Agreements and contracts: all you need to know
Every entrepreneur deals with contracts and agreements with customers and suppliers on a regular basis. You may hire staff, buy or sell goods, rent or hire equipment or premises. Both parties have to observe rights and duties. What are they, and how do you draw up a good contract? How do you avoid unpleasant surprises?
What is a contract or agreement?
A contract is a spoken or written agreement between 2 or more parties. A contract obliges you to perform a certain duty, or it entitles you to the performance of a duty by someone else. You can use both the words contract and agreement.

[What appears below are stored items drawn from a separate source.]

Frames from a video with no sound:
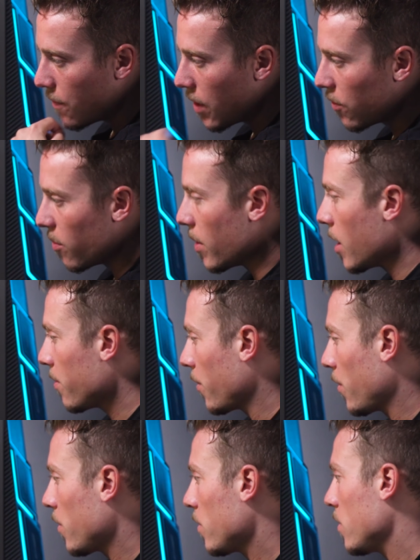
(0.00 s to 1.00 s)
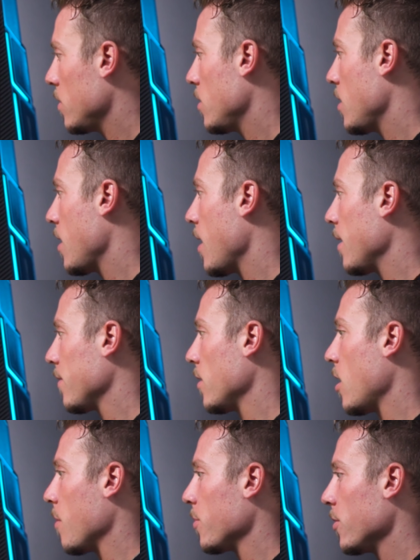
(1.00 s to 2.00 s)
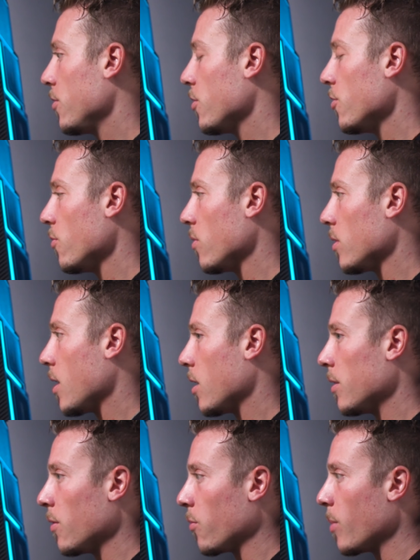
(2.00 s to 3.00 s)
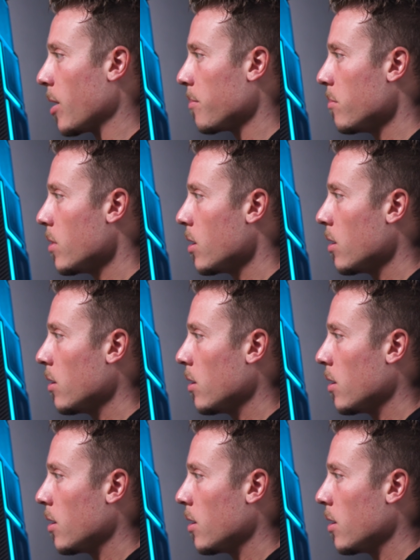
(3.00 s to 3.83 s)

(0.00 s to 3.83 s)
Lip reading: This is one of my favorite maps as an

Who can enter into a contract?
Both natural and the board of a legal person (for instance a private limited company or bv) can enter into a contract. You must have legal capacity for the contract to be valid. In other words, you cannot be in receivership (curatele), and you must be over 18. You can look up whether someone is under guardianship in the Central Guardianship and Administration Register (in Dutch).
If you are a minor, you have to get permission from your legal representative (usually your parents or guardians). There are exceptions for contracts that minors can reasonably be expected to enter into. If you are 16 or over, you can apply to the district court for limited legal capacity (handlichting). With this capacity, you will be able to conclude contracts.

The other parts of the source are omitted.